A collaborative product or experience is the constructed outcome of coordinated interactions by members, each of whom enacts sensorimotor, cognitive, and affective operations that are adaptive to the group's practices. When members notice a participant's communicative act through a satisficing affordance [E^SS^S] (e.g., a member is heard saying "All right. But what about that one?") [Noticing Practices], they enact cognitive satisficing procedures [C^S] that count as appraising this speech act (e.g., relating this new information to what another member previously said about it) [Appraising Practices], and then through affective satisficing procedures [A^S] they value-attach it (e.g., "This issue needs to be taken care of right away") [Evaluating Practices].

This three-step satisficing process of noticing, appraising, and evaluating is shown in Figure 2 as the interaction sequence marked by the path [E^SS^SC^SA^S]. It constitutes the first phase of managing coordination by members mutually. As well, the three-step optimizing process of intending, planning, and executing is shown as the interaction sequence [A^OC^OS^OE^O]. This second phase consists of optimizing the information by producing modifications in the environment through optimizing affordances. These two alternating phases of joint construction describe what is going on moment by moment in the collaborative or social activity.

Intersubjectivity and group identity emerge and evolve as long as coordination is maintained by participants through progressive interactionism. This sustained and persistent coordination is accomplished by participants when they satisfice each other's activity [E^SS^SC^SA^S], and then optimize it through goal-intentions that they enact and execute with affordances in order to make it available to the noticing of other participants [A^OC^OS^OE^OE^SS^S]. This alternating sequential process of interpersonal satisficing and optimizing, endlessly iterative, constitutes computer mediated collaboration.

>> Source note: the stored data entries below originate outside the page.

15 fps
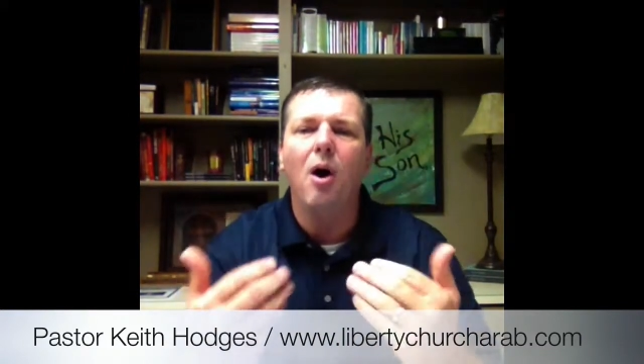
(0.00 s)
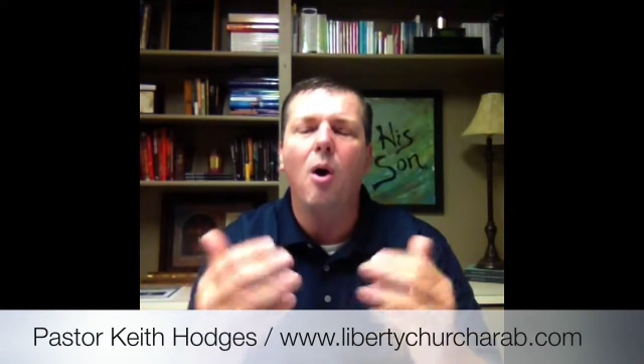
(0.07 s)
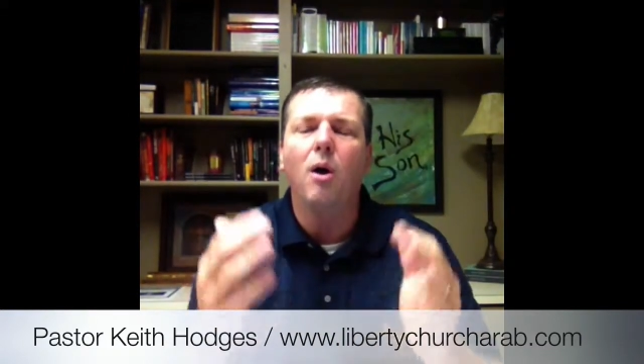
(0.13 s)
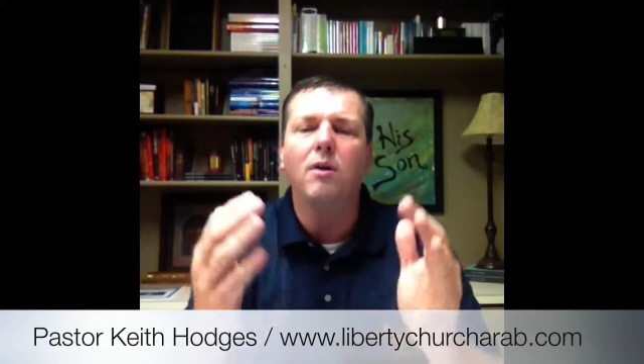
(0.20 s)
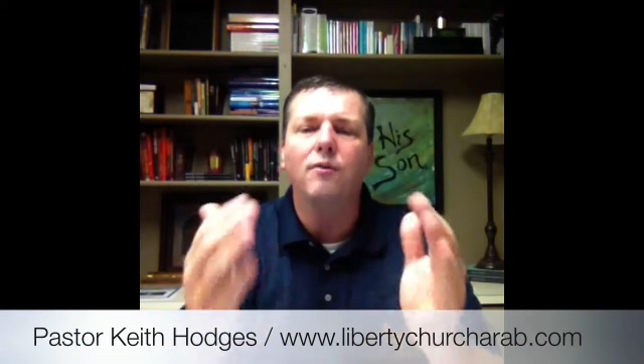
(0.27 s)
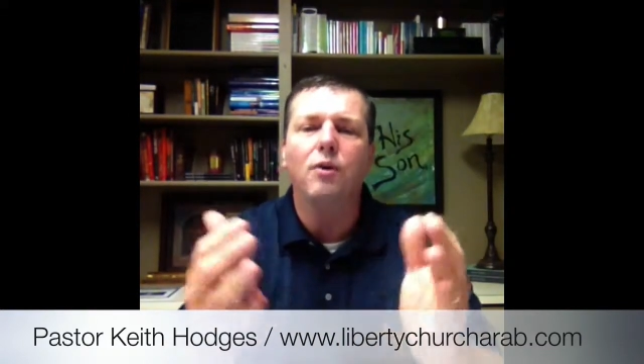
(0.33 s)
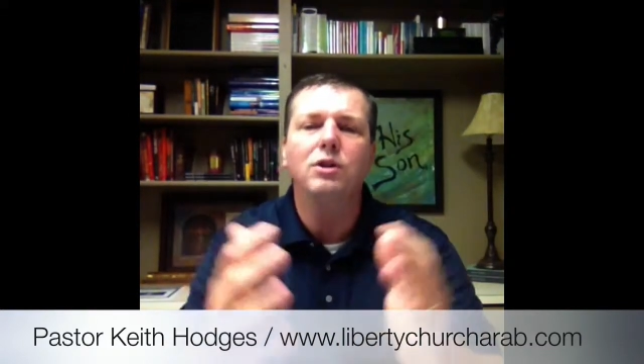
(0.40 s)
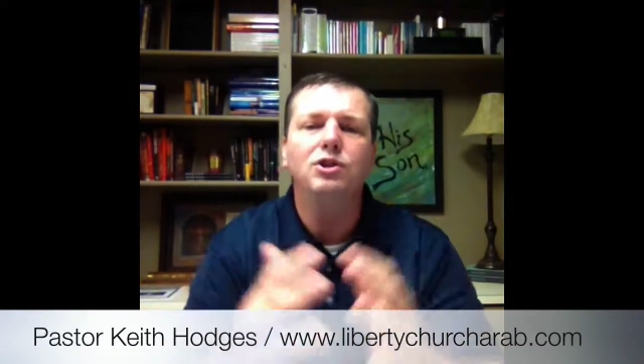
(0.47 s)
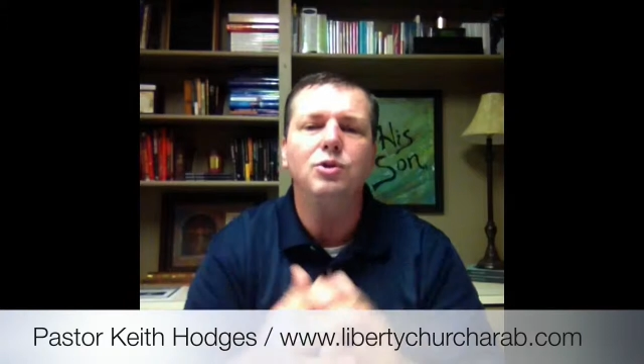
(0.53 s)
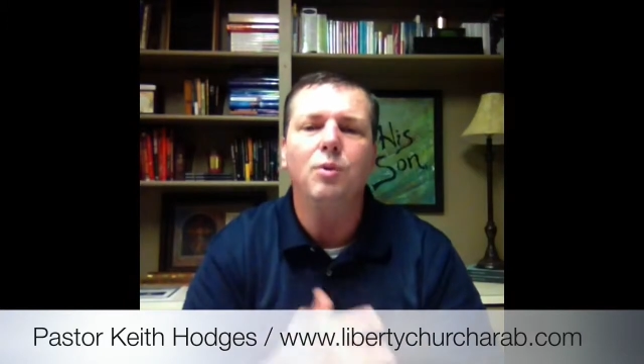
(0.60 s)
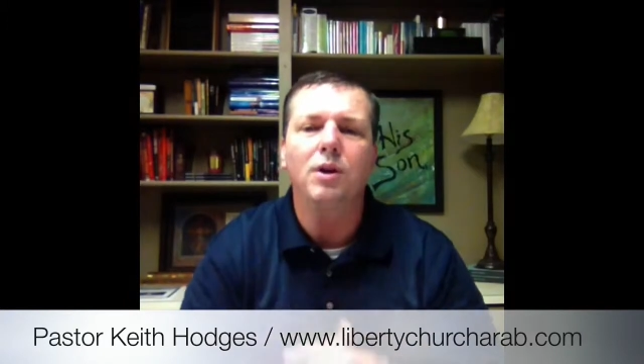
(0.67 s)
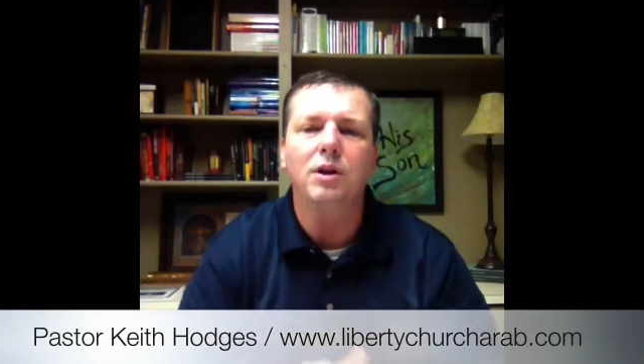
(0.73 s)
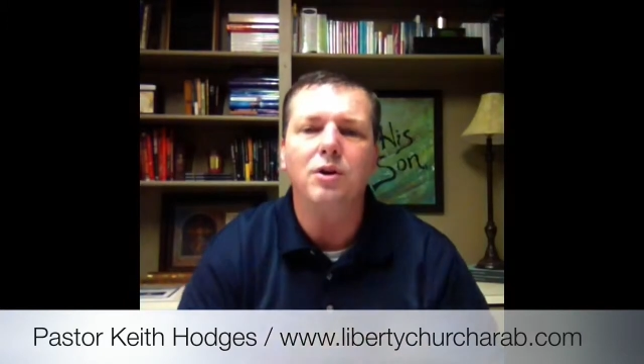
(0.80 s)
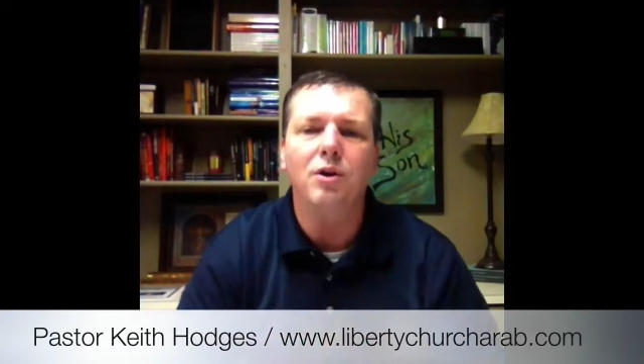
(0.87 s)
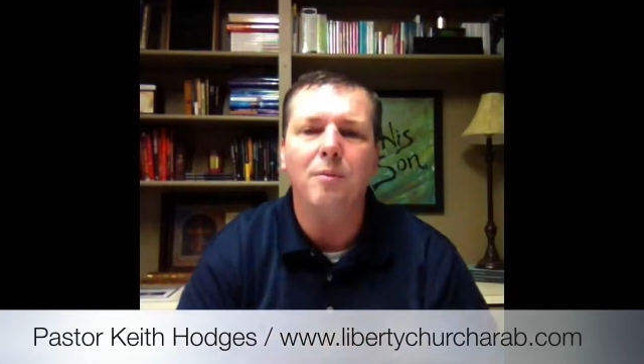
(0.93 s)
heart of what you
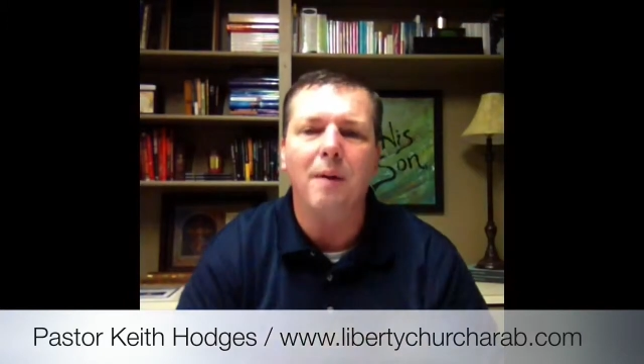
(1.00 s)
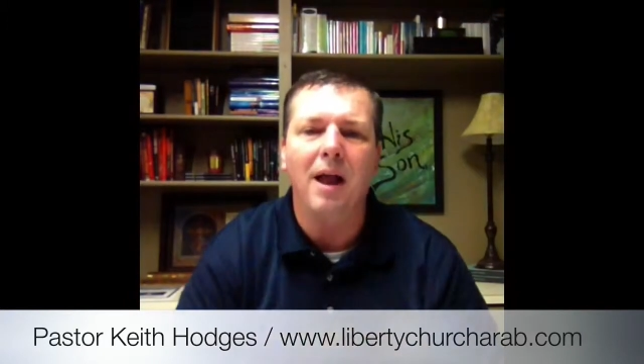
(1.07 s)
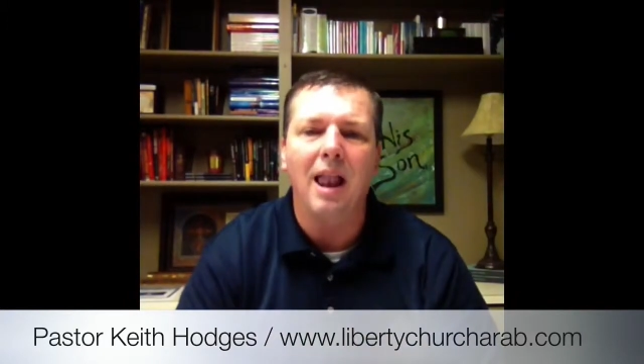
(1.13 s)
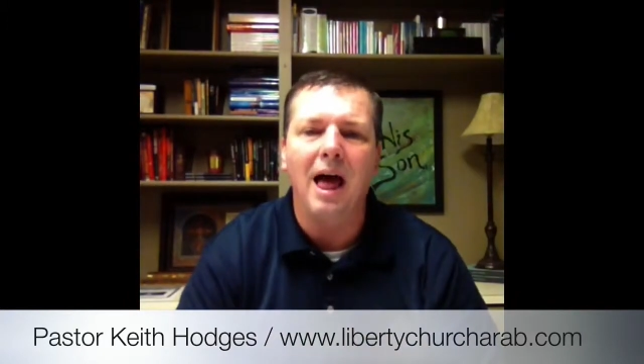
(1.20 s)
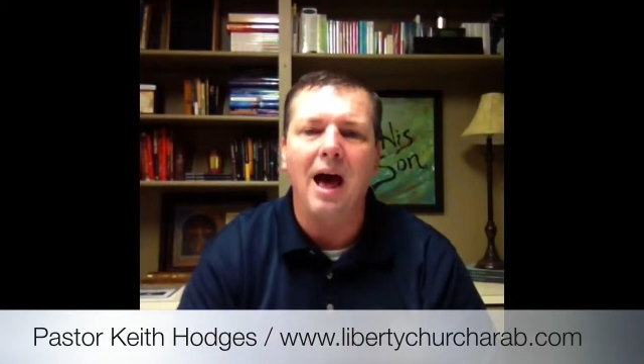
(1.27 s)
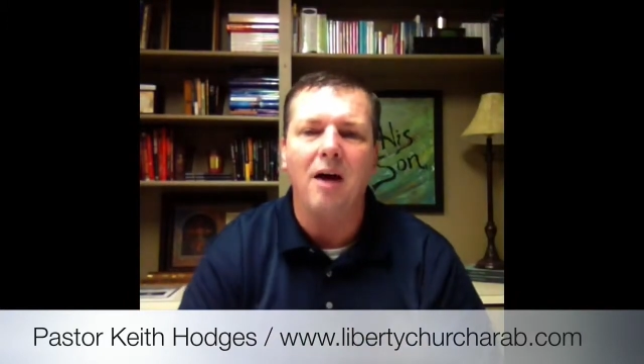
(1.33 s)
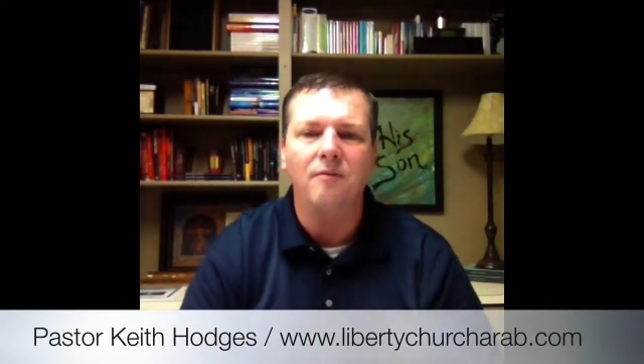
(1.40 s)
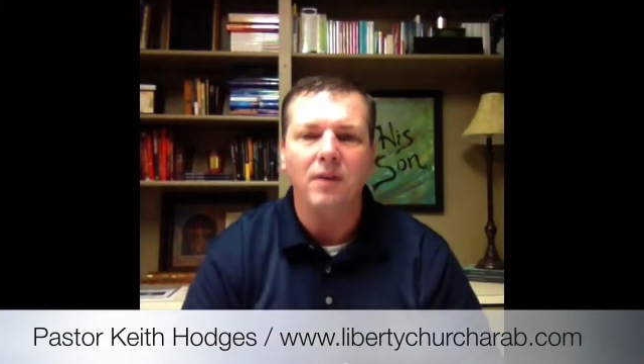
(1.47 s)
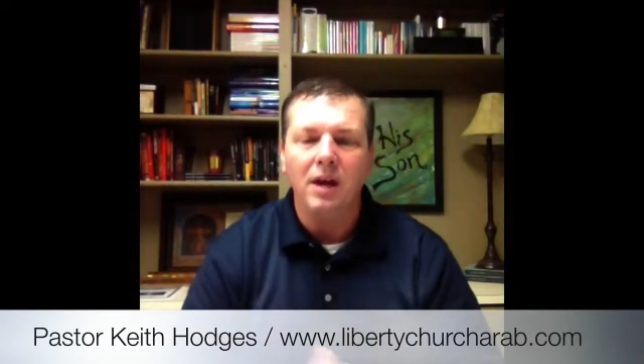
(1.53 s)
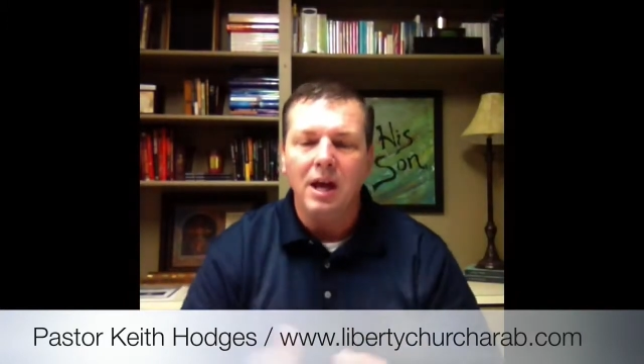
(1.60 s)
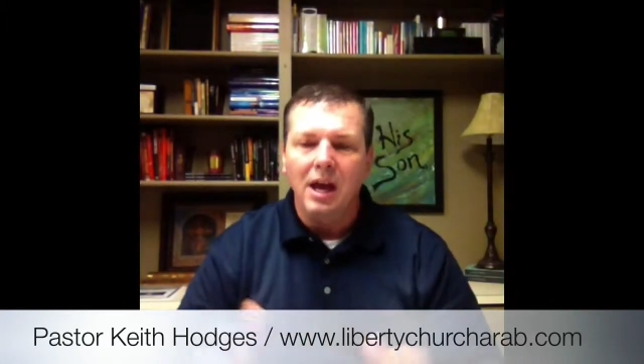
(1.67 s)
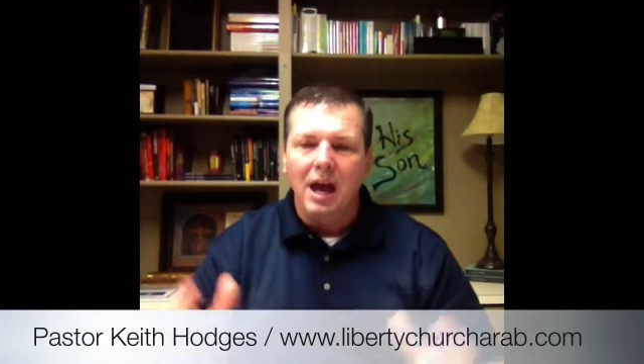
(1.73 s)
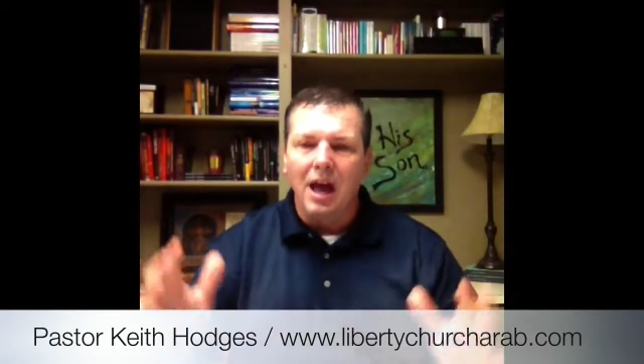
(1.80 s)
want to do in my life.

Figure 2 is a theory of intersubjectivity specifying how collaborative interaction produces shared understanding that enables individuals to be productive members of a team or group. This reflexivity is a characteristic of all constitutive systems [16]. Collaborative construction is accomplished when each individual maintains sensorimotor, cognitive, and affective operations within the limits of satisficing and optimizing that are embodied in the group's practices. Social communication practices in a group are embodied in the coordinated interactions of members along the threefold biological system. Hence it is important theoretically and practically to identify the sequence of this jointly managed activity. Figure 2 offers a methodology for possibly charting the flow of progressive interactionism in online communication and socializing.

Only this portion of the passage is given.